- **TASK TO COMPLETE**:
Send back the data below exactly. Drop every picture.

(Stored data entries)
************

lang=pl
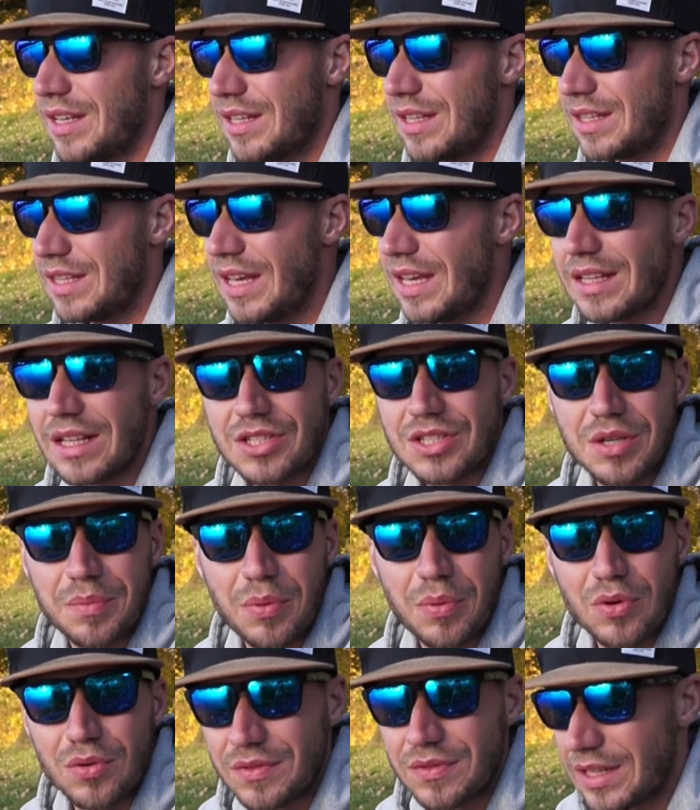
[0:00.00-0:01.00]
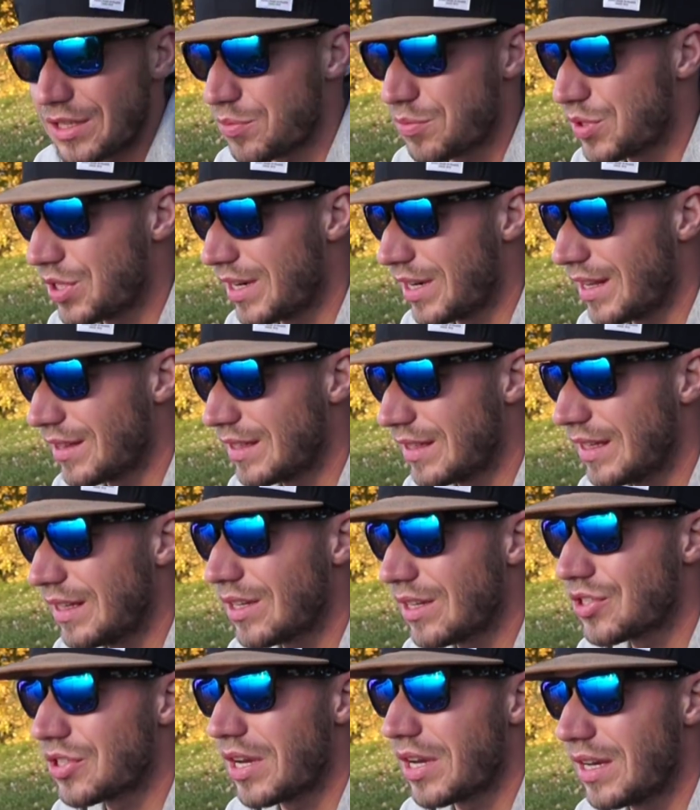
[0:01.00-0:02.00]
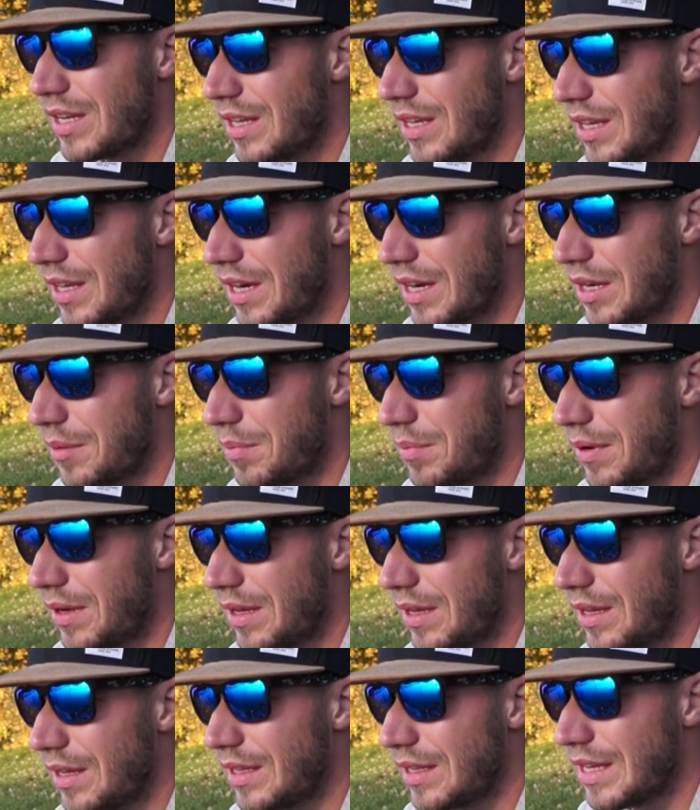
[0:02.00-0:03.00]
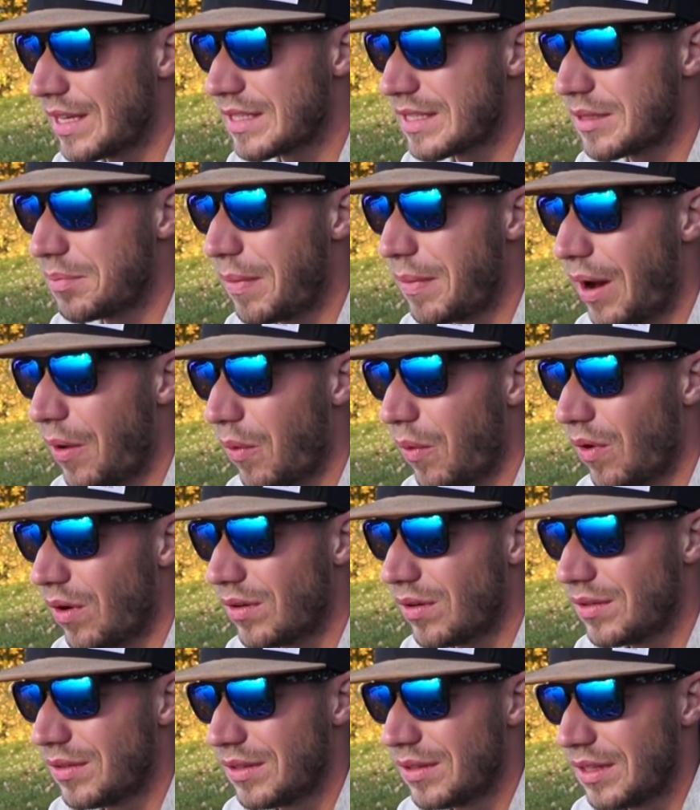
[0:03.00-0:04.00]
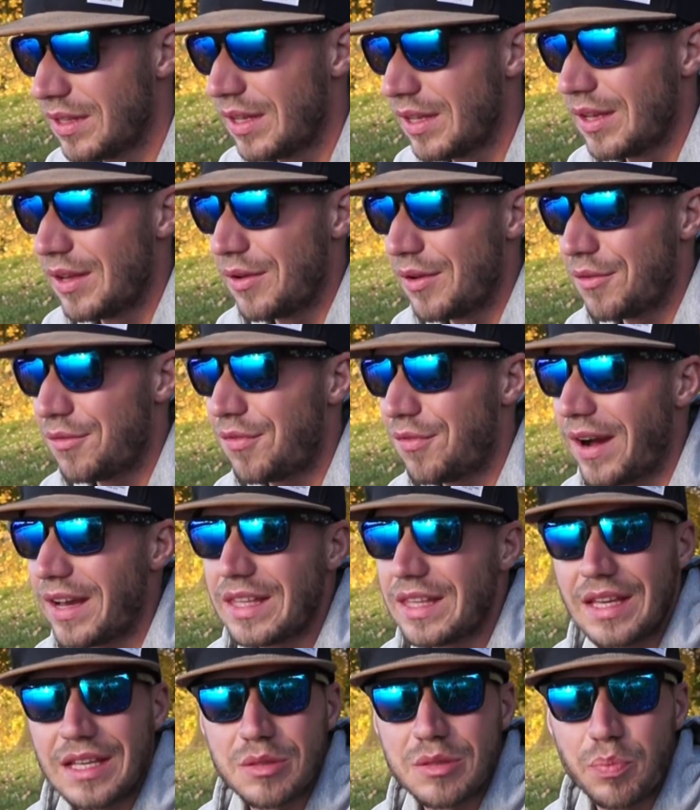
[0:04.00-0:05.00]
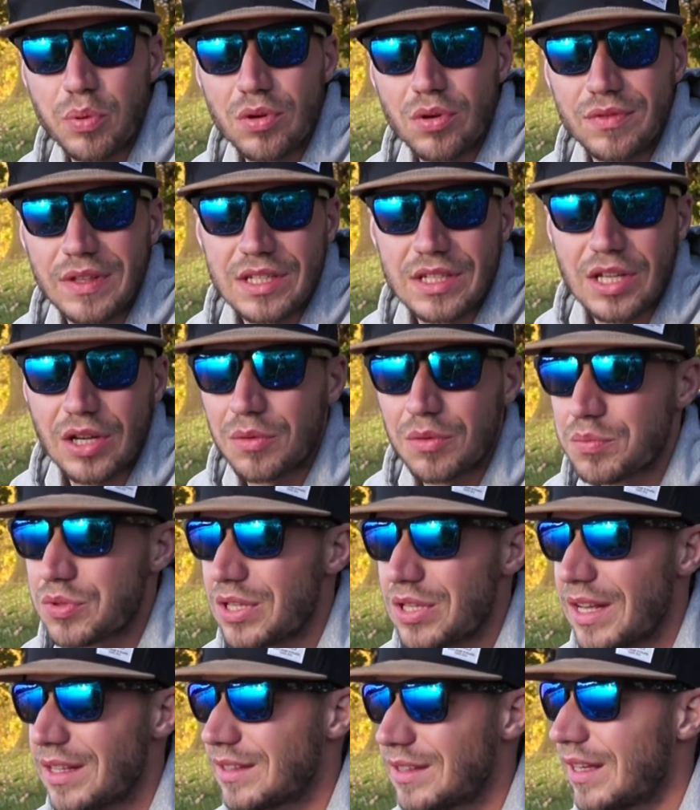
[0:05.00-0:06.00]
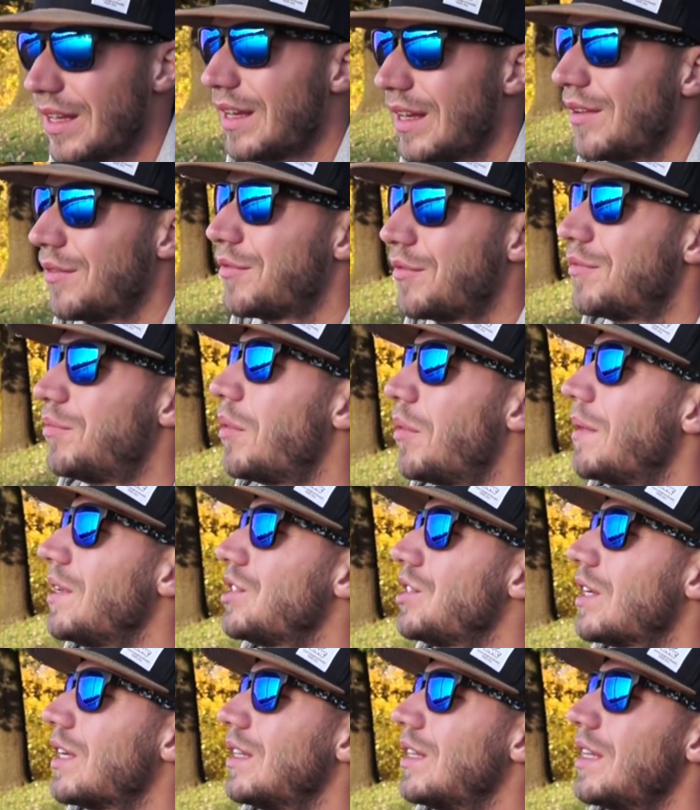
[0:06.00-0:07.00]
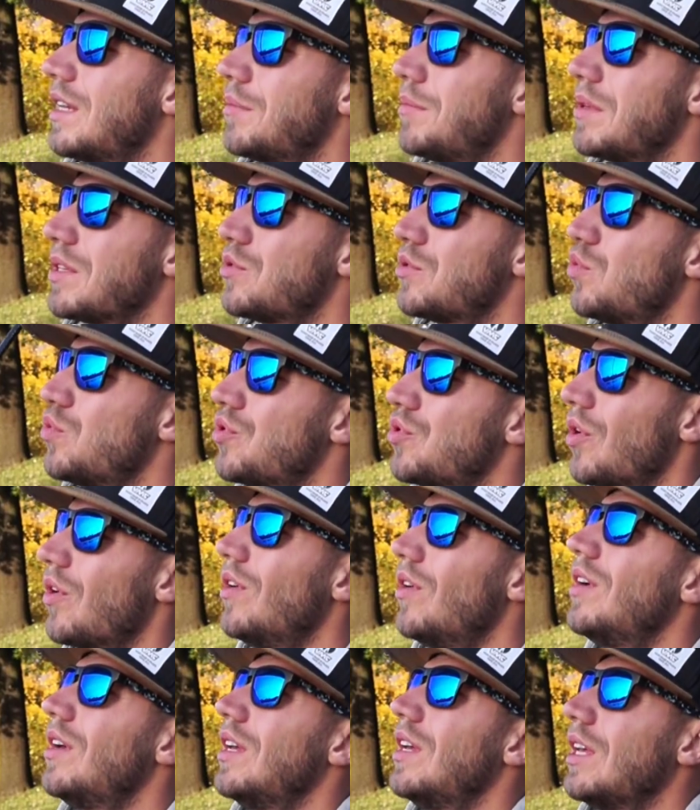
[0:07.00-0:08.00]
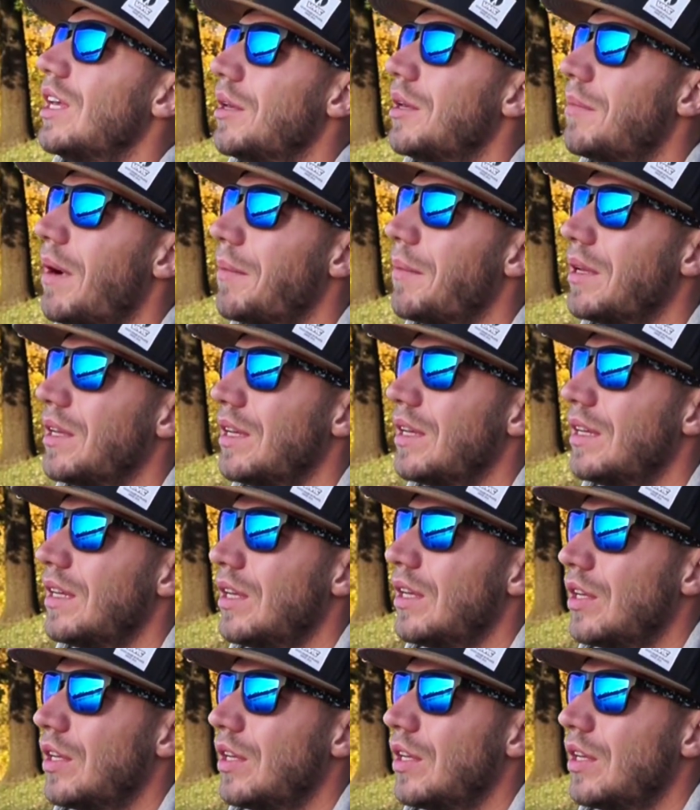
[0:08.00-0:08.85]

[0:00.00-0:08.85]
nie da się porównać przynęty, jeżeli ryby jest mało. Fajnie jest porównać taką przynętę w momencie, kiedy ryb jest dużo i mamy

************

- **RESPONSE TO THE EXERCISE**:
lang=pl
[0:00.00-0:01.00]
[0:01.00-0:02.00]
[0:02.00-0:03.00]
[0:03.00-0:04.00]
[0:04.00-0:05.00]
[0:05.00-0:06.00]
[0:06.00-0:07.00]
[0:07.00-0:08.00]
[0:08.00-0:08.85]

[0:00.00-0:08.85]
nie da się porównać przynęty, jeżeli ryby jest mało. Fajnie jest porównać taką przynętę w momencie, kiedy ryb jest dużo i mamy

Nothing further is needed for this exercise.